Data for processing ::
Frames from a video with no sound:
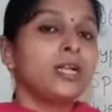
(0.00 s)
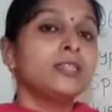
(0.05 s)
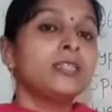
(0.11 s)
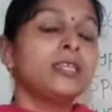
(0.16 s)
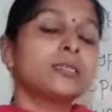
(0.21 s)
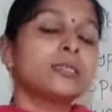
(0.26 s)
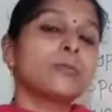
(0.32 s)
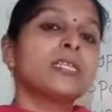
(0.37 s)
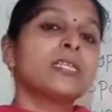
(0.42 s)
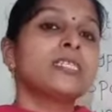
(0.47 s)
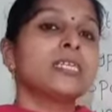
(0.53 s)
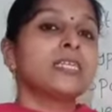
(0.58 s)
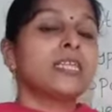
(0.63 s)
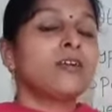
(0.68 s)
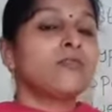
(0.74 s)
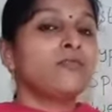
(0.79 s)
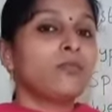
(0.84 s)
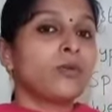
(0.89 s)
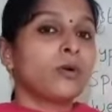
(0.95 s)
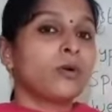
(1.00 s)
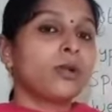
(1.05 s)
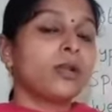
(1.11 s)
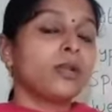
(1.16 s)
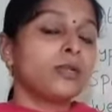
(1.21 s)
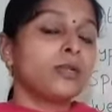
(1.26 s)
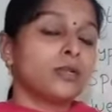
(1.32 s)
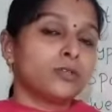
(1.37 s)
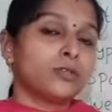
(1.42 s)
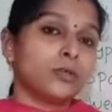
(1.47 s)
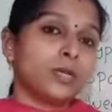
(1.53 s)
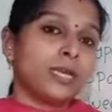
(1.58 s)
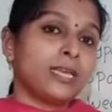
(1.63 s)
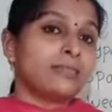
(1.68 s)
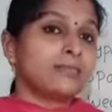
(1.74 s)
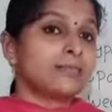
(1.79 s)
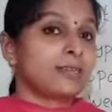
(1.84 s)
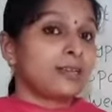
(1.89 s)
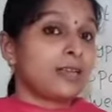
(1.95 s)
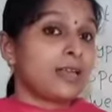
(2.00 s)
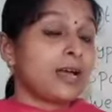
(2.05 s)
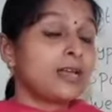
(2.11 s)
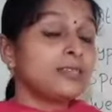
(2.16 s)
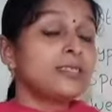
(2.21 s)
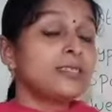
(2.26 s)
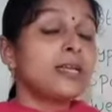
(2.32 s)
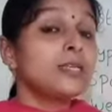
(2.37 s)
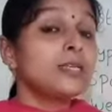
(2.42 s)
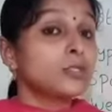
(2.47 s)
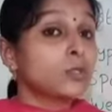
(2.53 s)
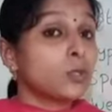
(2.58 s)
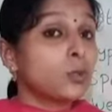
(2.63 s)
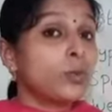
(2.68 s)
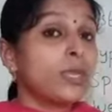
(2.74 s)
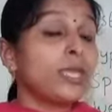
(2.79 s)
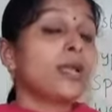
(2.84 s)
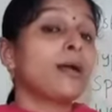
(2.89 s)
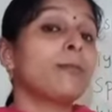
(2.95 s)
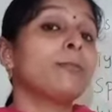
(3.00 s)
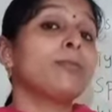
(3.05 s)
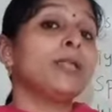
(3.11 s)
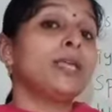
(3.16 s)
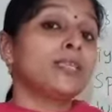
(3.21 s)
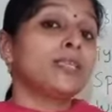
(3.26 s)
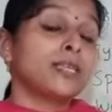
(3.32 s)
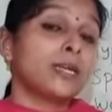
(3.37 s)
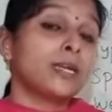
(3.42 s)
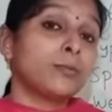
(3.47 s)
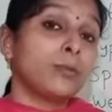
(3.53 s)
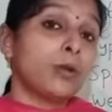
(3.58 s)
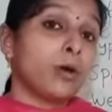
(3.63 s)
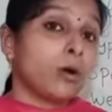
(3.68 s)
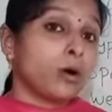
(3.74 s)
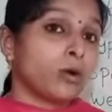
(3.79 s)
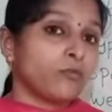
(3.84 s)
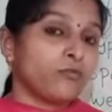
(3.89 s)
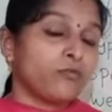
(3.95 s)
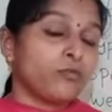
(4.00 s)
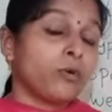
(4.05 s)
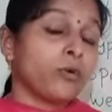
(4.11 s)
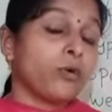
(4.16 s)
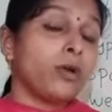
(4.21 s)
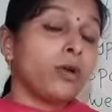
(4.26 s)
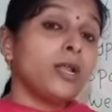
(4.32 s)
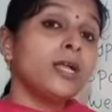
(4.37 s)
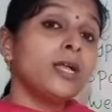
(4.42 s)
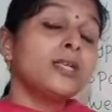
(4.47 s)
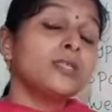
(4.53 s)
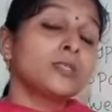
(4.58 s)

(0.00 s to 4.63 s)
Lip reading: This much enough for today's class. So we completed block 4.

Requirement :: The result should be the material above, unchanged and free of pictures; please print it.

Written solution ::
Frames from a video with no sound:
(0.00 s)
(0.05 s)
(0.11 s)
(0.16 s)
(0.21 s)
(0.26 s)
(0.32 s)
(0.37 s)
(0.42 s)
(0.47 s)
(0.53 s)
(0.58 s)
(0.63 s)
(0.68 s)
(0.74 s)
(0.79 s)
(0.84 s)
(0.89 s)
(0.95 s)
(1.00 s)
(1.05 s)
(1.11 s)
(1.16 s)
(1.21 s)
(1.26 s)
(1.32 s)
(1.37 s)
(1.42 s)
(1.47 s)
(1.53 s)
(1.58 s)
(1.63 s)
(1.68 s)
(1.74 s)
(1.79 s)
(1.84 s)
(1.89 s)
(1.95 s)
(2.00 s)
(2.05 s)
(2.11 s)
(2.16 s)
(2.21 s)
(2.26 s)
(2.32 s)
(2.37 s)
(2.42 s)
(2.47 s)
(2.53 s)
(2.58 s)
(2.63 s)
(2.68 s)
(2.74 s)
(2.79 s)
(2.84 s)
(2.89 s)
(2.95 s)
(3.00 s)
(3.05 s)
(3.11 s)
(3.16 s)
(3.21 s)
(3.26 s)
(3.32 s)
(3.37 s)
(3.42 s)
(3.47 s)
(3.53 s)
(3.58 s)
(3.63 s)
(3.68 s)
(3.74 s)
(3.79 s)
(3.84 s)
(3.89 s)
(3.95 s)
(4.00 s)
(4.05 s)
(4.11 s)
(4.16 s)
(4.21 s)
(4.26 s)
(4.32 s)
(4.37 s)
(4.42 s)
(4.47 s)
(4.53 s)
(4.58 s)

(0.00 s to 4.63 s)
Lip reading: This much enough for today's class. So we completed block 4.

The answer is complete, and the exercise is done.